All persons with intellectual and other developmental disabilities are valuable and deserve respect consistent with human dignity throughout their life. The value of a person’s life is not related to the type, degree, or severity of disability. Attitudes related to care at the end of life may vary based on clinical experience, medical practice, religious beliefs and an understanding of the legal rights of individuals with intellectual and other developmental disabilities.
It is The Arc New York’s position that:
- All Chapters providing services must be knowledgeable and well-versed of all laws, regulations, statutes and policies that apply to end of life decisions.
- The end of life is defined as the last year of life, consistent with the current standard in the public health law. Individuals may be considered to be at the end of life when:
– they have a terminal condition that is progressive, irreversible, or incurable such as late-stage Alzheimer disease or terminal cancer,
– expected to cause death in less than one year or
– they are permanently unconscious; and
– treatment would impose an extraordinary burden, other than intellectual or developmental disability. - Individuals are not at the end of life when they are living in a stable condition that requires significant life-sustaining treatment (such as a mechanical ventilator or a feeding tube) and wish to continue receiving such treatment.
- Discussions about care at the end of life should occur, if possible, prior to being at the end stage of life. These discussions should include statements about what care the person would like to receive if he or she were in one of the end of life conditions described above. Those who are closest to the person (ordinarily the family, legal guardian, trusted caregivers, nurses, friends, and others) are best able to identify the person’s preferences when the person is unable to express them directly.

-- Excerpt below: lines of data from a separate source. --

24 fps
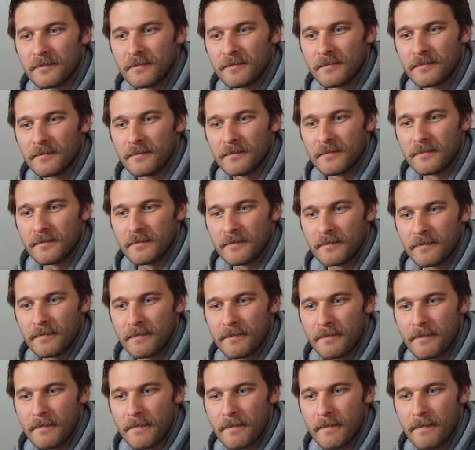
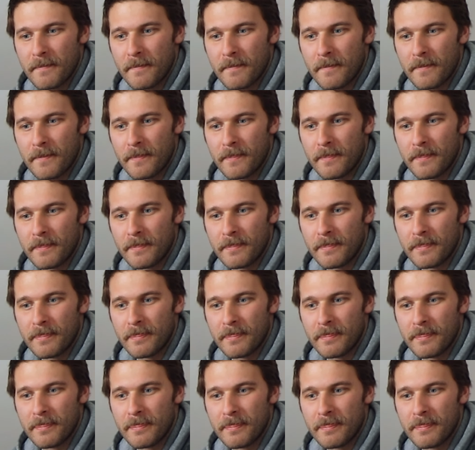
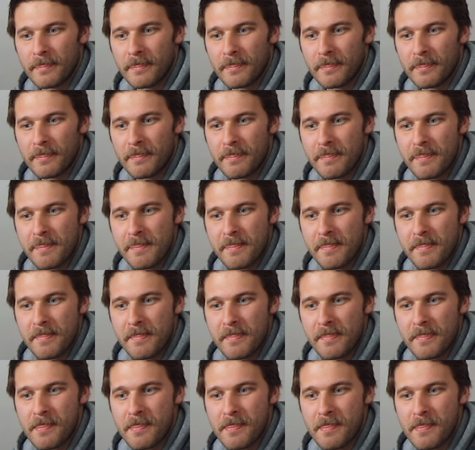
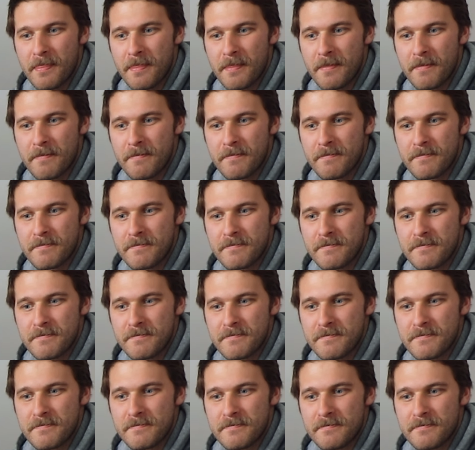(silent)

- Legal or other professional assistance should be used to develop living wills, health care proxies, and other such statements about personal preferences. These statements should be updated periodically taking into account the individual’s wishes, medical advances, technological improvements, and changing perspectives during one’s lifespan.
- Withdrawing or withholding care may be appropriate in some situations, consistent with legal authority granted by New York State, but should not itself imply lack of respect for the importance of that person’s life. Withholding or withdrawal of life-sustaining treatment (including nutrition and hydration should be consistent with the current public health law noted above.
- The principles of informed consent, as contained in statute, require that decision-makers have:
1. the legal authority to provide consent if the person does not have the capacity to provide consent,
2. all of the information needed to make a decision;
3. the ability to assess the information adequately; and
4. freedom from undue influence by others. Guardians and healthcare proxy representatives must always seek to determine the uncoerced, authentic voice of the person with an intellectual or other developmental disability, and failing that, what is in the person’s best interest, and provide all of the information the person needs to express his or her preferences. - Instructional strategies and training materials should be developed that will assist individuals with intellectual and other developmental disabilities to access relevant information, analyze it effectively, and utilize it to assess options and make choices.
- Religion and spirituality of the person are important and must be respected. Their religious or spiritual preferences should be made identified or articulated by the individual or his or her loved ones. Spiritual or pastoral care should be provided when it is desired.
- Needed treatment should be available in the most appropriate context, taking into account the person’s preferences and health care needs. People should not be required to live in a nursing home in order to receive care that could be provided in a more natural setting such as the person’s home. Needed treatment includes (but is not limited to) provision of home health care, nursing, medications, nutrition, hydration, and social interaction.
- Hospice care at the end of life shall be available when it is appropriate. Adequate pain relief is essential to alleviate and prevent suffering at the end of life.
- The wishes of persons who have clearly and competently expressed them should be honored by caregivers and health care providers.
- Persons who are “permanently unconscious” should only have treatment withheld or withdrawn in the event that such treatmentis found, under the standards and processes of the surrogates’s court procedures act, to be an “extraordinary burden on such persons, in light of” the person’s condition and the expected outcome of the treatment, both exclusive of such person’s intellectual or developmental disability.
- The legally determined surrogate (parent, spouse, etc.) or court-appointed guardian is authorized to make treatment decisions when the person is not able to make these decisions directly in accordance with the Health Care Decisions Act for Persons with Mental Retardation and the Family Health Care Decisions Act.
- Prompt hospital ethics committee and/or judicial review is appropriate and necessary when application of this policy is unclear or in dispute among health care providers, family members, guardians, friends and other significant caregivers. All other avenues such as the use of internal Ethics Committee, Guardianship Committee or Surrogate Decision-Making Committee should be exhausted.